Торман покачал головой, плотно сжав губы.
— Когда ты повзрослеешь, то научишься остерегаться беременности. Она лишает нас наших шеллан. Лучше не иметь детей, чем потерять Уэлси.
Мужчина прокашлялся.
— Пойдем внутрь. Поедим, а потом я отвезу тебя на экскурсию по нашему тренировочному центру.
Торман нажал на кнопку, дверь гаража открылась, он вышел из машины. Пока Джон вытаскивал с заднего сиденья чемодан, мужчина достал из багажника велосипед. Они прошли в гараж, и Торман включил свет.
— Я оставлю твой велик здесь у стены, хорошо?
Джон кивнул и осмотрелся. Там находился микроавтобус «вольво» и… «корвет стинг рэй» 1960-х годов, с откидным верхом!
Джон не мог оторвать глаз от этой машины. Слепое обожание — вот что он чувствовал.
— Почему бы тебе не подойти к ней и не поздороваться? — тихо засмеялся Торман.
Джон бросил чемодан на пол и подошел к кабриолету.
— Прикоснись к ней. Она любит внимание.
Машина была просто восхитительна! Цвет — блестящий голубой металлик. Крыша сложена, так что Джон смог увидеть салон. Белые роскошные сиденья. Блестящий руль. Приборная панель вся в циферблатах. Он бы поспорил, что при включенном моторе машина грохочет, как гром. А если включить печку, возможно, доносится маслянистый запах…
Он взглянул на Тормана, думая о том, что его глаза сейчас, наверное, круглы, как шарики. Как бы он хотел говорить, чтобы сказать мужчине, какая особенная эта машина.
— Красотка, да? Сам ее восстанавливал. На зиму собираюсь поставить ее на стоянку, но, может, сегодня прокатимся на ней до центра? Морозно, конечно, но мы потеплей оденемся.
Джон засиял. И продолжал светиться от счастья, когда тяжелая рука мужчины легла на его плечо.
— А теперь накормим-ка мы тебя, сынок.
Торман подхватил чемодан, и они с Джоном направились к двери, рядом с которой уже пристроился велик. Прошли в дом, и до них донесся густой запах мексиканской еды, щедро приправленной специями.
В животе у Джона заурчало. Господи, он же не сможет ничего съесть. А вдруг жена Тормана расстроится?
На их пути возникла сногсшибательная рыжеволосая женщина. Футов шести ростом, с белой фарфоровой кожей, в желтом платье свободного покроя. Ее волосы были просто восхитительны: каскад волн, ниспадающих с макушки и струящихся по спине.

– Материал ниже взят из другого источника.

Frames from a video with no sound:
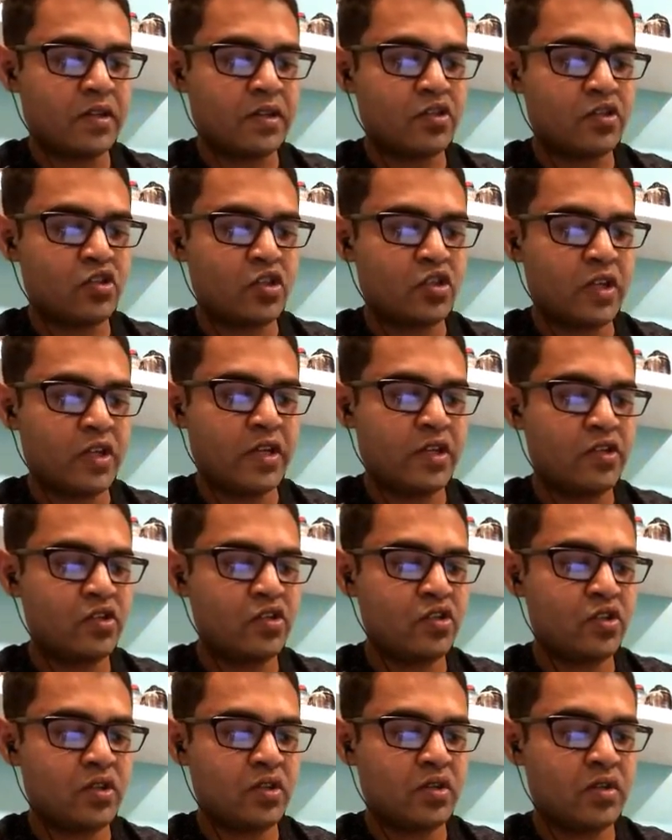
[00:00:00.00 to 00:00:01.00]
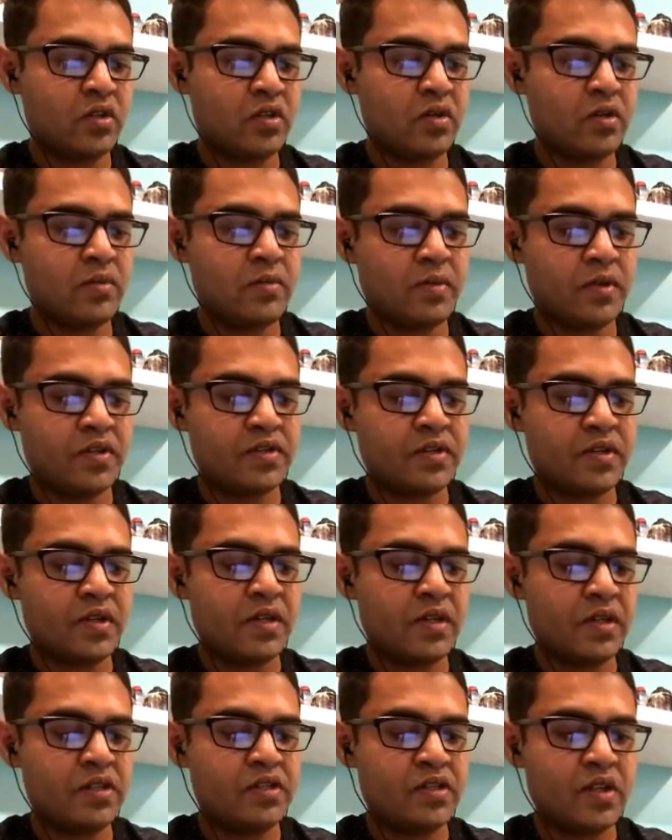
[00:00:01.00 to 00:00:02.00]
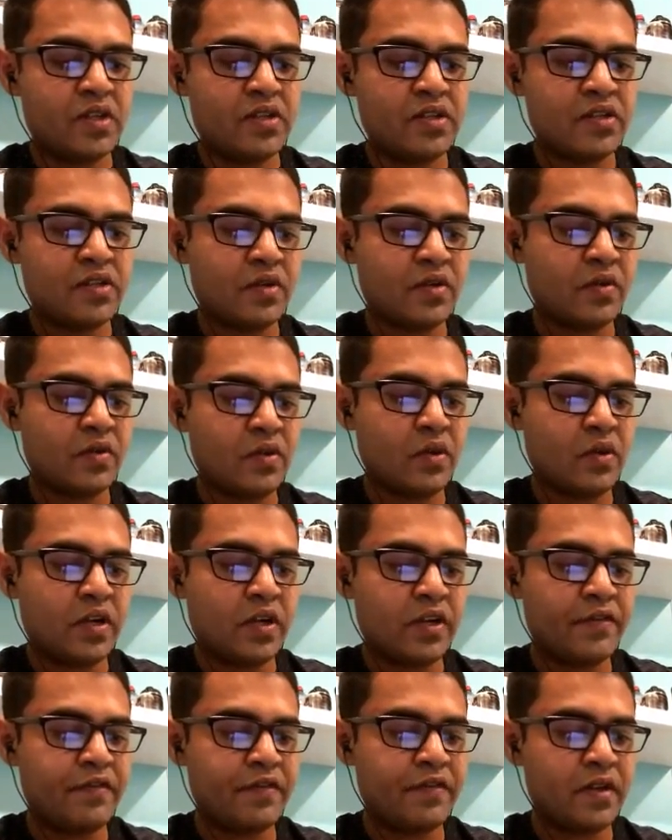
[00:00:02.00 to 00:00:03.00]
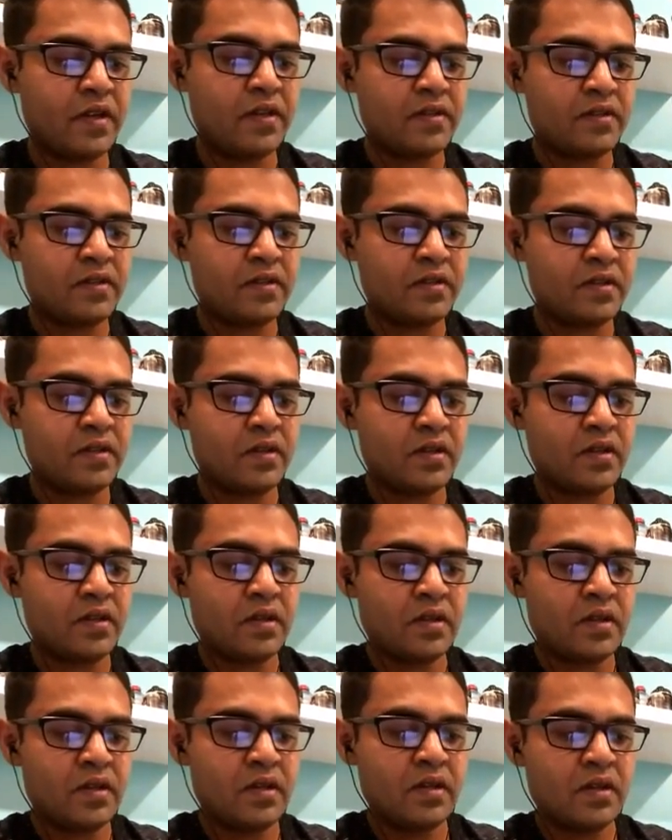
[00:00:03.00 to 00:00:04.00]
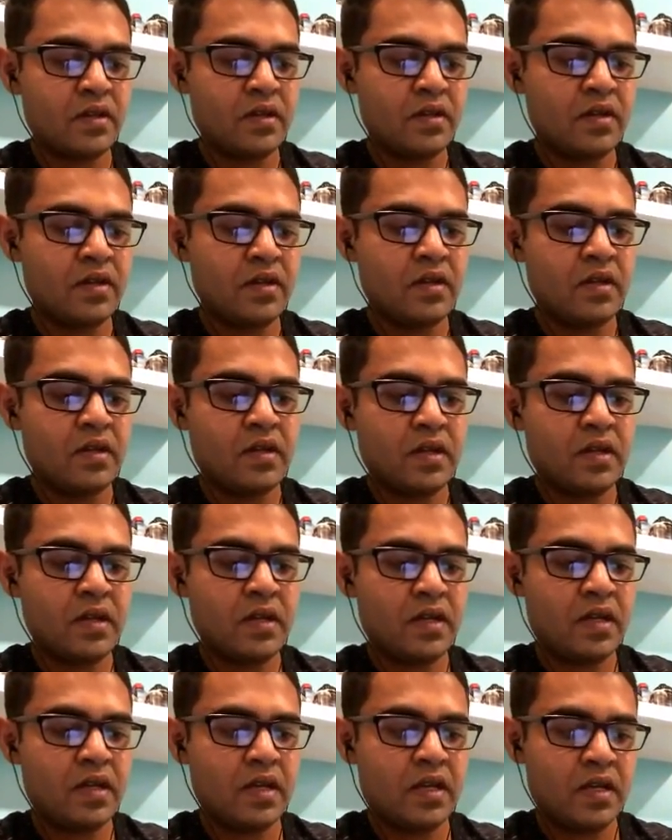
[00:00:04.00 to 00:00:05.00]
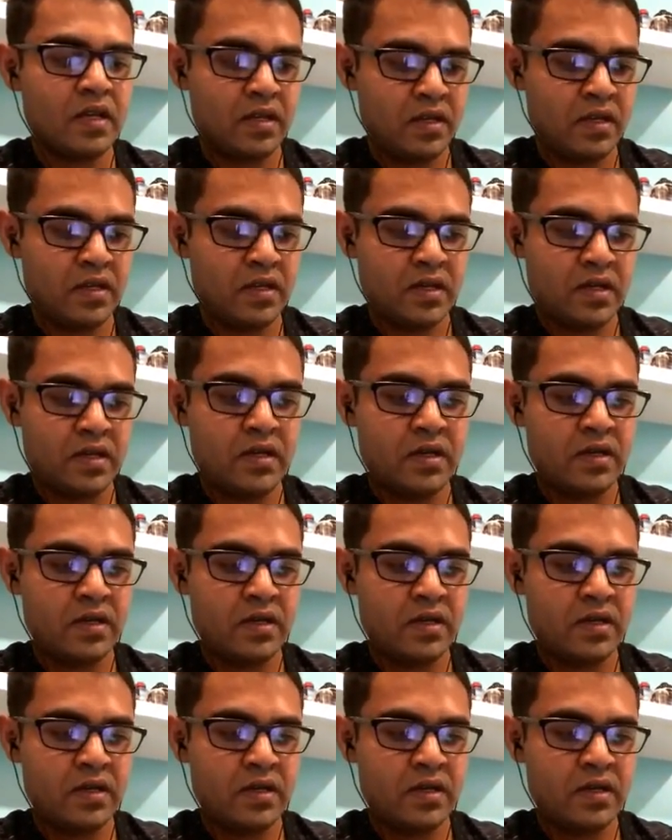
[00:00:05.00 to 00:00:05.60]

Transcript: Change, percentage change is equal to difference in area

Джон положил руку на живот, прикрывая место, где недоставало пуговицы.
— Как дела у моего хеллрена? — спросила женщина, подставляя Торману губы для поцелуя.
— Хорошо, лилан. Уэлси, это Джон Мэтью. Джон, это моя шеллан.
— Добро пожаловать, Джон. — Женщина протянула ему руку. — Я так рада, что ты будешь жить у нас.
Джон пожал ее ладонь и быстро вернул руку на место.
— Пойдемте, ребята. Ужин уже готов.
На кухне находились шкафы из вишневого дерева, гранитная столешница и глянцевые черные электроприборы. В алькове около окна стоял круглый стол из стекла и металла, накрытый на три персоны. Все выглядело совершенно новым.
— Вы пока садитесь, — сказала Уэлси, — а я все принесу.